The bill allows States to reallocate a small portion of existing behavioral health funds to expand prevention and early intervention—potentially improving youth mental health and data-driven oversight—but risks diverting resources from other services and adding administrative burdens that could undermine measurable benefits if implementation is poor.
Children and adolescents gain earlier access to evidence-based prevention and early intervention services, which can reduce the onset or severity of serious mental illness.
State and local governments can use up to 5% of their annual allotment to fund prevention programs, enabling expansion of local services without requiring new separate appropriations.
Congress and taxpayers receive regular data on which States used the prevention option, the populations served, and program outcomes, improving oversight and supporting evidence-based policy decisions.
State and local governments (and the services they provide) may lose funding for other behavioral health services because up to 5% of existing allotments can be diverted to prevention.
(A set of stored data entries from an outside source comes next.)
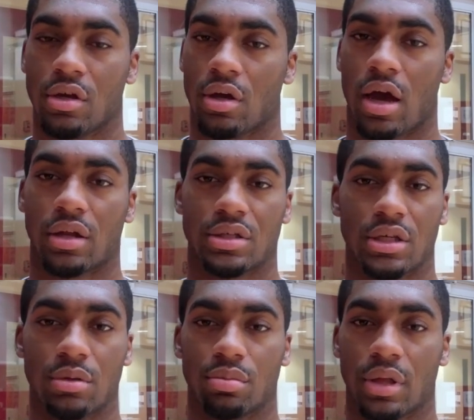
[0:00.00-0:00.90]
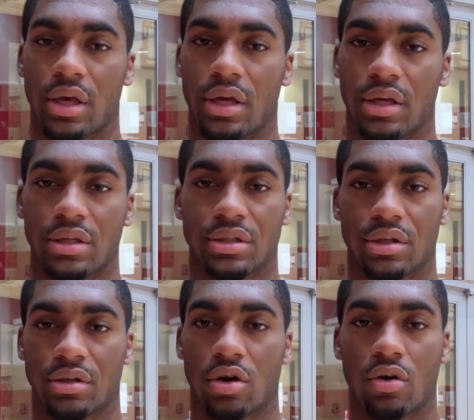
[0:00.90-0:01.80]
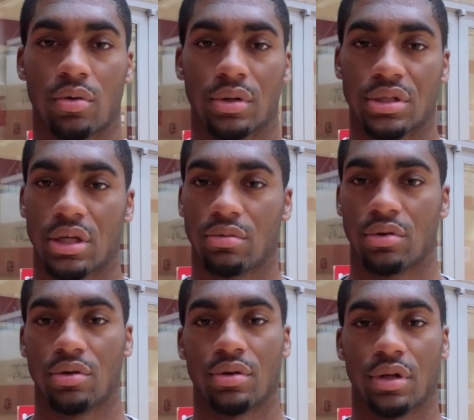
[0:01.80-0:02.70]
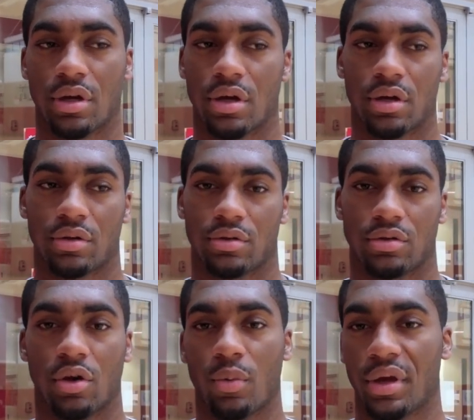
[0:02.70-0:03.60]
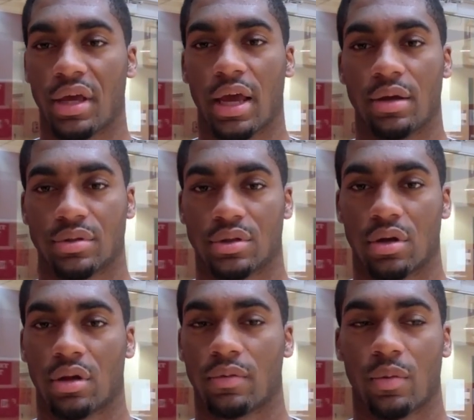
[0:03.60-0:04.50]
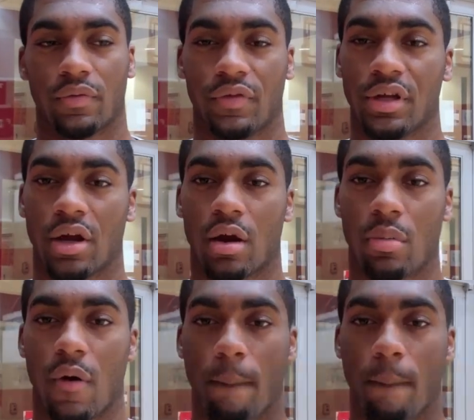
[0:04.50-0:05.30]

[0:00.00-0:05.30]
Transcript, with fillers: how the team plays and go with the team do, and uh, you know, win games. That's all I really care about.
If States poorly target or implement prevention interventions, the redirected funds may not produce measurable reductions in access delays or illness severity despite reducing the pool available for other services.
New implementation and reporting requirements could increase administrative burden on State agencies, diverting staff time and resources away from direct service delivery.
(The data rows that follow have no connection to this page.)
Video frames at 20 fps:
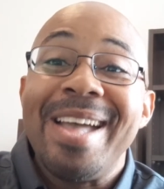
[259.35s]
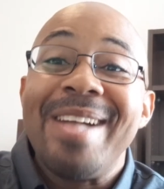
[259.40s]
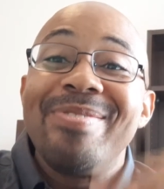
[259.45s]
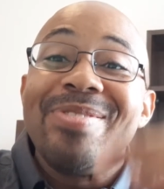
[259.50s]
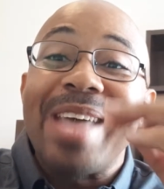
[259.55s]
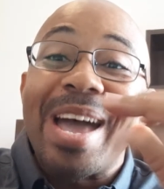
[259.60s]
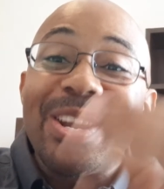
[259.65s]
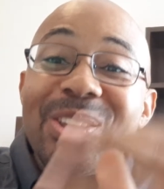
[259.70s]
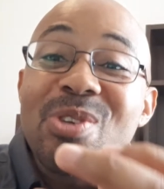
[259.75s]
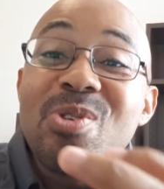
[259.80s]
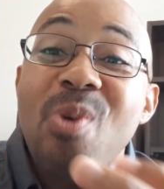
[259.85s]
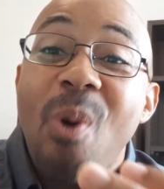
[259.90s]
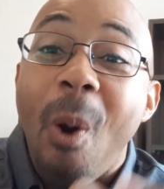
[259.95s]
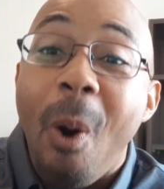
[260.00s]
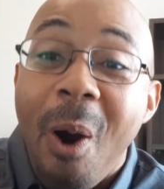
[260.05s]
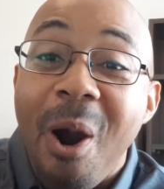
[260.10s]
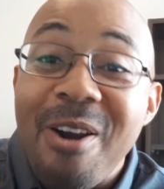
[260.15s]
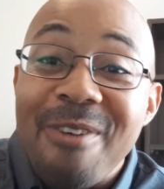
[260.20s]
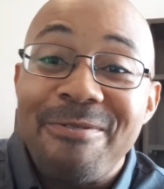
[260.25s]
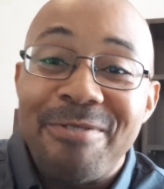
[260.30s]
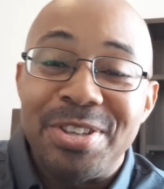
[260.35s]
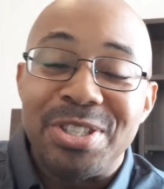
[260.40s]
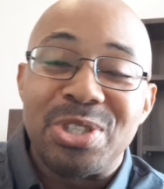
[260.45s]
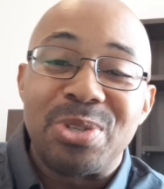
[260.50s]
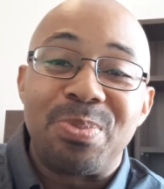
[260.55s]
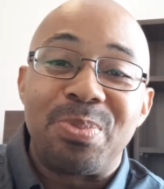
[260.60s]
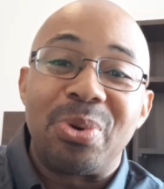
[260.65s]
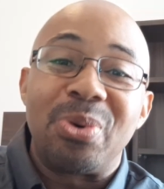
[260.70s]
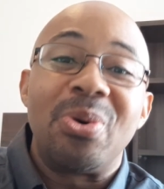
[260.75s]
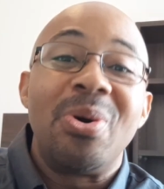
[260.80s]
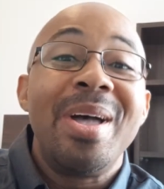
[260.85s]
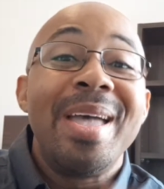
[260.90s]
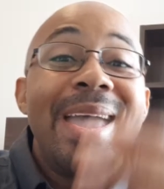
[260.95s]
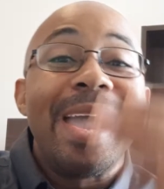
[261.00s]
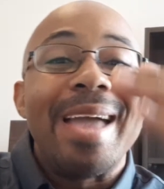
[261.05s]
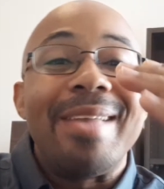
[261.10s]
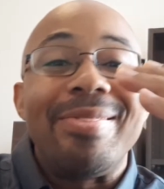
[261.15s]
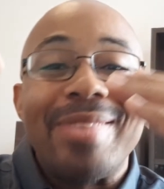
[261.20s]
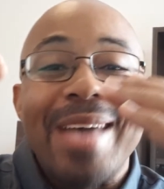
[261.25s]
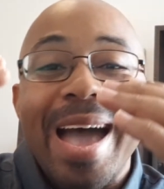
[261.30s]
that you are visible,
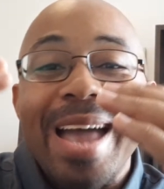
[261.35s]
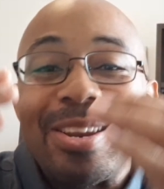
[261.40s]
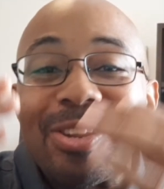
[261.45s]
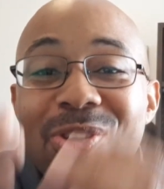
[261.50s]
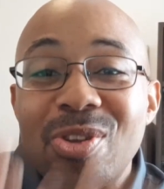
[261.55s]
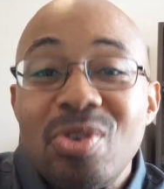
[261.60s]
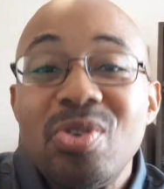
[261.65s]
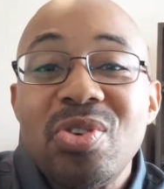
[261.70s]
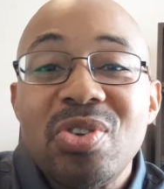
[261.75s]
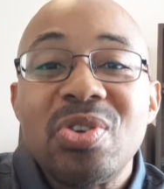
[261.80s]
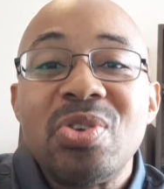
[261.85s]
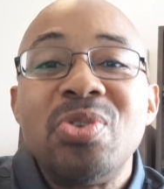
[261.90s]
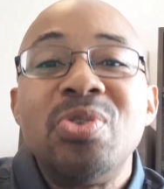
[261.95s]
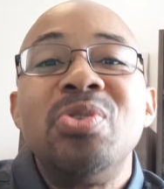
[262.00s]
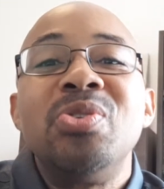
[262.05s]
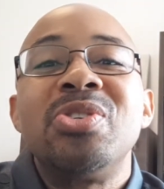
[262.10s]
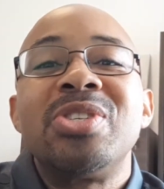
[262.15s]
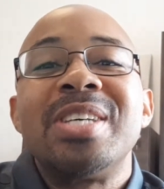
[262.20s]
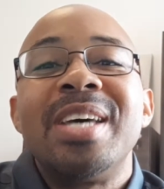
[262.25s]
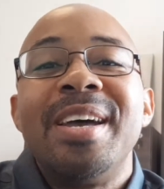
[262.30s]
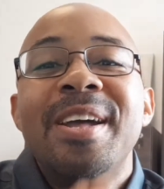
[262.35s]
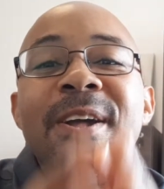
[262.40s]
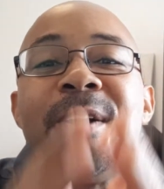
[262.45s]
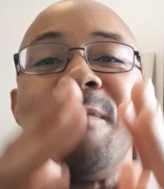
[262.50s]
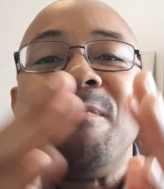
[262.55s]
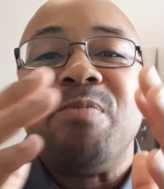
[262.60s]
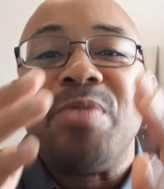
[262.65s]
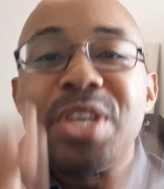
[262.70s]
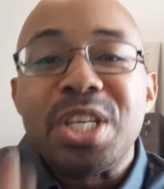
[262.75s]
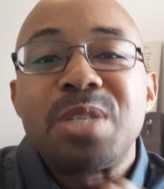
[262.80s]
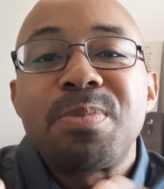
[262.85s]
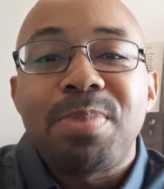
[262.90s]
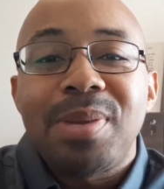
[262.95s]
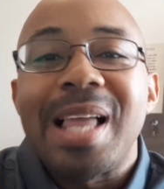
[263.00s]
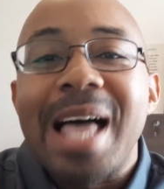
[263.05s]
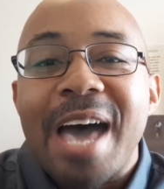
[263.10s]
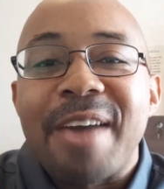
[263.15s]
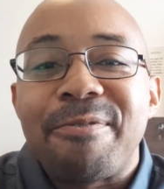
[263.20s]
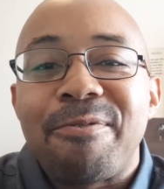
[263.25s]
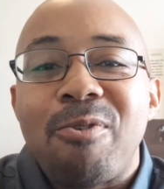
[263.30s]
and that you use this
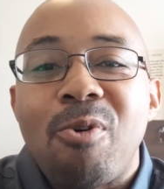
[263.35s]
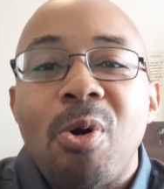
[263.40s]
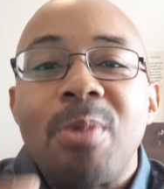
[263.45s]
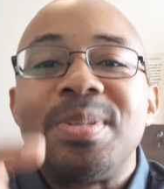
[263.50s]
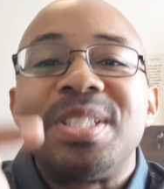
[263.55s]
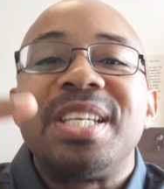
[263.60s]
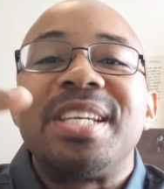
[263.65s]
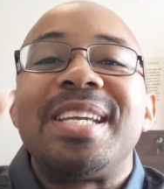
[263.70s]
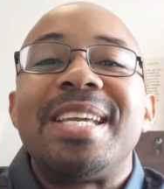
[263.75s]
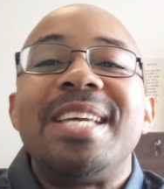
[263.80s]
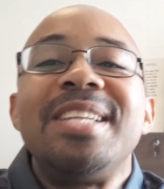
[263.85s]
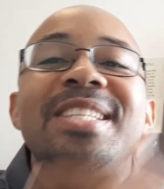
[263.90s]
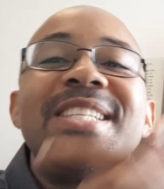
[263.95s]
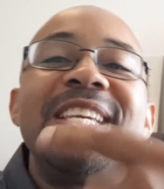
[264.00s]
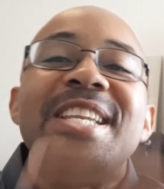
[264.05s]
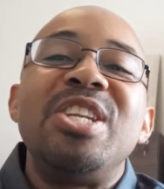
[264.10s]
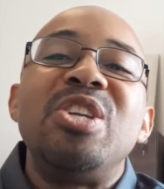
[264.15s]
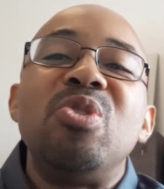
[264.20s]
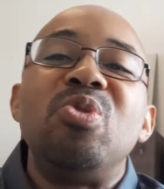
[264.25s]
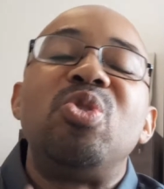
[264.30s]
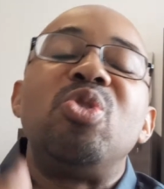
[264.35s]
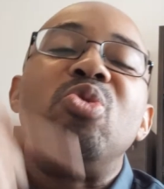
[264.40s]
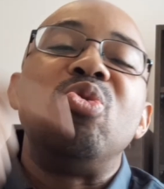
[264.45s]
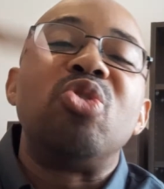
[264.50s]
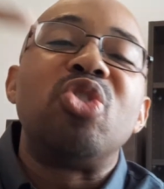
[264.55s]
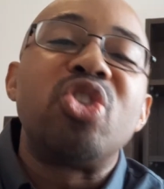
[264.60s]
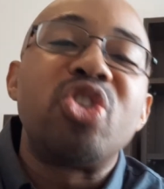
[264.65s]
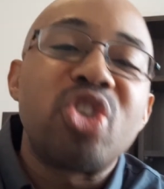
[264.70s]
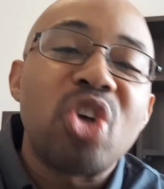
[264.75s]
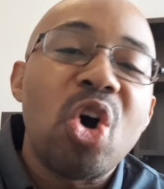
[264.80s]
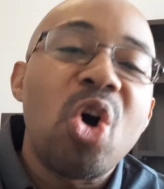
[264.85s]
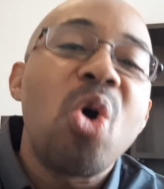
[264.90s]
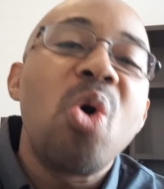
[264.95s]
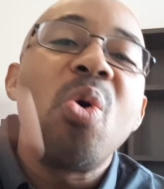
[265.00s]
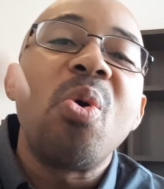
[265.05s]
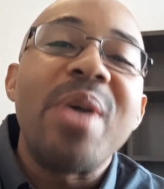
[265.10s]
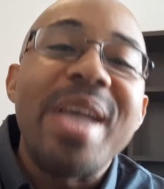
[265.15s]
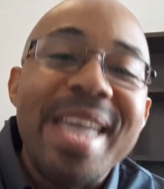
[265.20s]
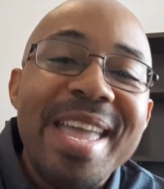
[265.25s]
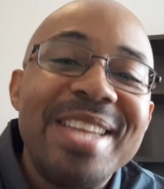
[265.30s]
platform to continue to
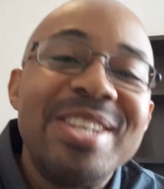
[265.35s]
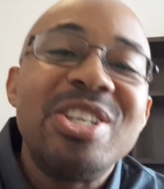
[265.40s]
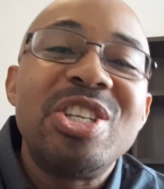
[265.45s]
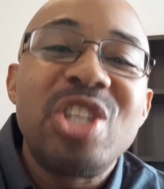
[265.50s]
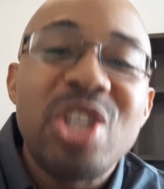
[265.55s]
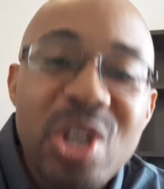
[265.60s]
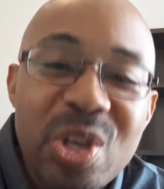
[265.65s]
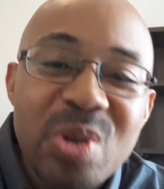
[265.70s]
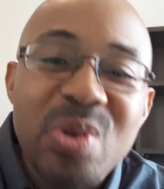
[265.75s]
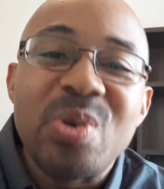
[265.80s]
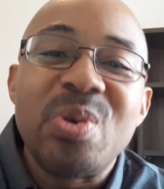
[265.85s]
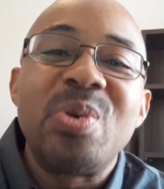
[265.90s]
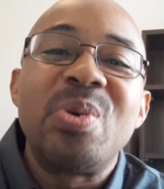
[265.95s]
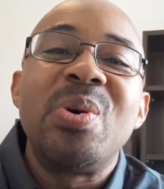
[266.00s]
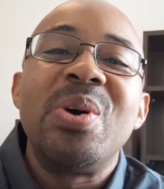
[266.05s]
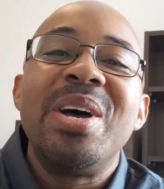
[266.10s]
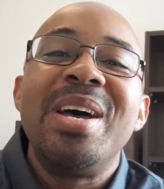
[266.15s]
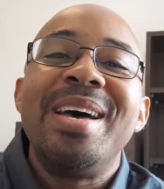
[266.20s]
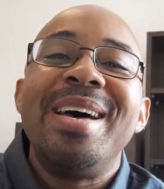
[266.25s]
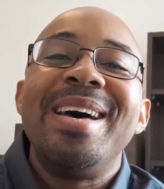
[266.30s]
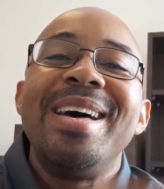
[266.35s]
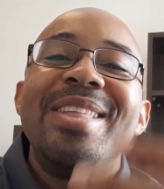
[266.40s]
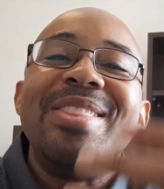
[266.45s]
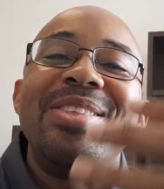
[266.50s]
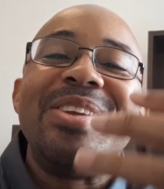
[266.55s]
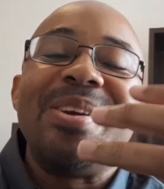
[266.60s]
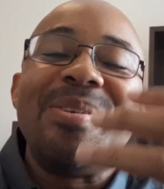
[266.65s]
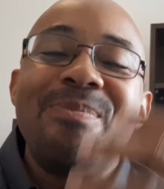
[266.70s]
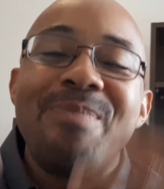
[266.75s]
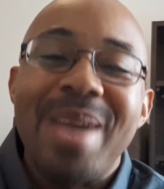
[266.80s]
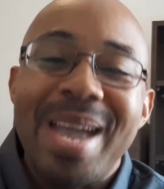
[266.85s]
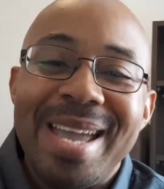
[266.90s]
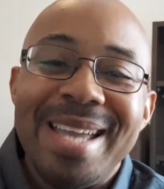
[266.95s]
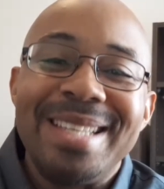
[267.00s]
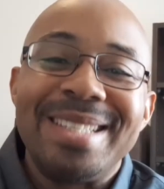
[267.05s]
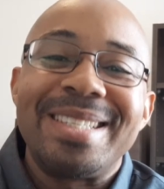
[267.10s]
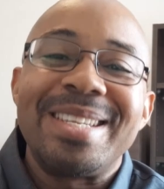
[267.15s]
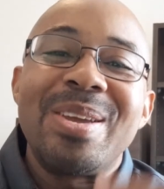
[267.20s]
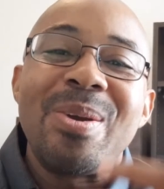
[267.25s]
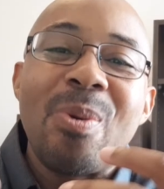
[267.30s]
sow into the
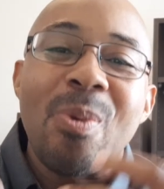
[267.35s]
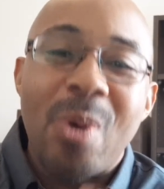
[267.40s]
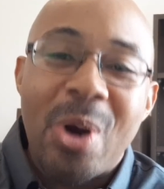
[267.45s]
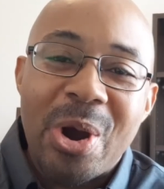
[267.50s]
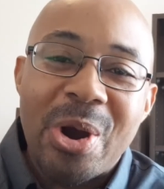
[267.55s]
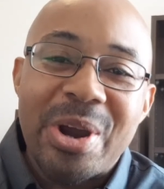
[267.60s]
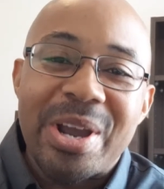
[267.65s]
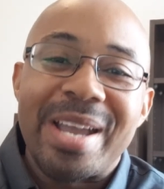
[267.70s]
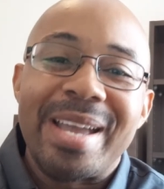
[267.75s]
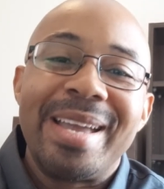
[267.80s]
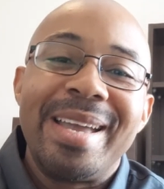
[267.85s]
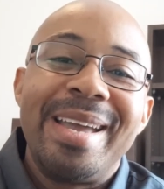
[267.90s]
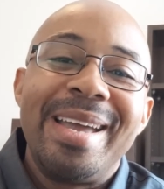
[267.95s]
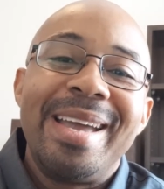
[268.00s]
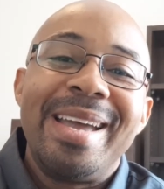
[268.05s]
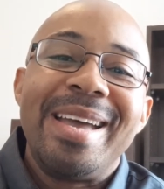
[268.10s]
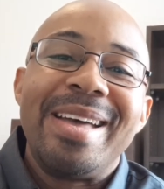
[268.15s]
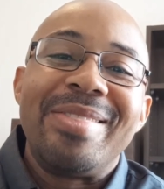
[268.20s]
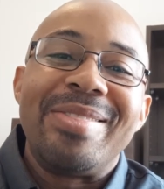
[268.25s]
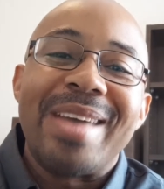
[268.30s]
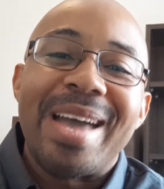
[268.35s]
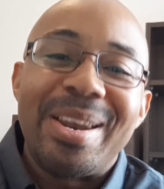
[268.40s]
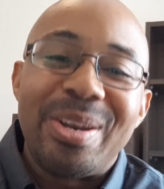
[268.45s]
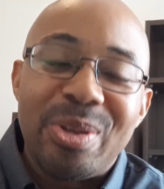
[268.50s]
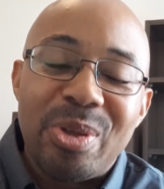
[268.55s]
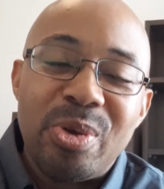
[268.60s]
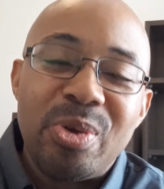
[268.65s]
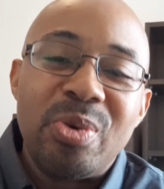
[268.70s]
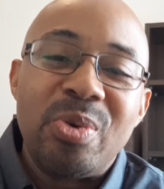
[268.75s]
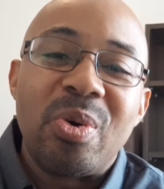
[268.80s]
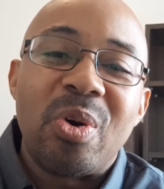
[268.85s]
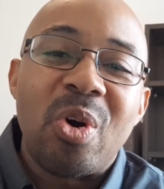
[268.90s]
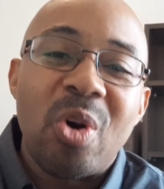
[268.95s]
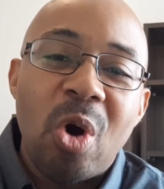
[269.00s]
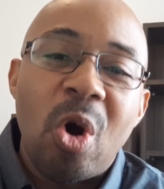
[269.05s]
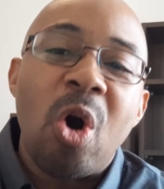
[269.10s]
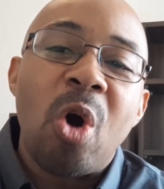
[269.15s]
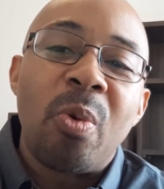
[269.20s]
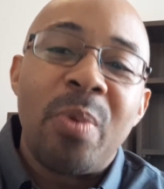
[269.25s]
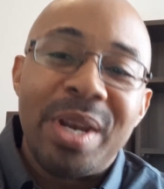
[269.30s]
amazing work that you are
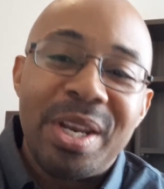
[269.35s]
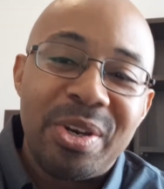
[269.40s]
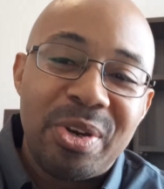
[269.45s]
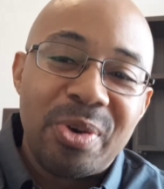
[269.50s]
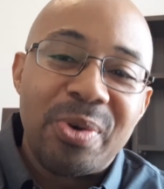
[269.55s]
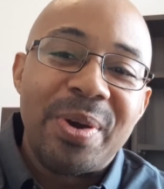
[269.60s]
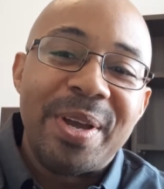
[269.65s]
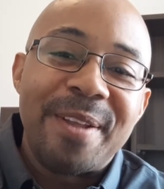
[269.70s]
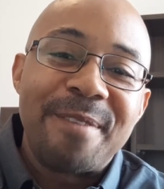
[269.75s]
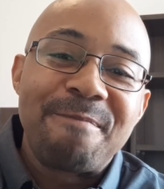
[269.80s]
already doing.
Based on analysis of 2 sections of legislative text.
Allows states to use up to 5% of their annual section 1911 allotment for evidence-based behavioral health prevention and early intervention and requires HHS to report outcomes to Congress.
Introduced February 27, 2025 by August Pfluger · Last progress February 27, 2025
Allows states to add descriptions of evidence-based prevention and early intervention strategies to their State behavioral health plans and to spend up to 5% of their annual allotment under section 1911 to support those activities. Requires the HHS Secretary to report to Congress within one year and then every two years on which states used the option, what they did, who was served (including age and demographics), and measured outcomes such as reduced delays in access to care and reduced severity or onset of serious mental illness or serious emotional disturbance.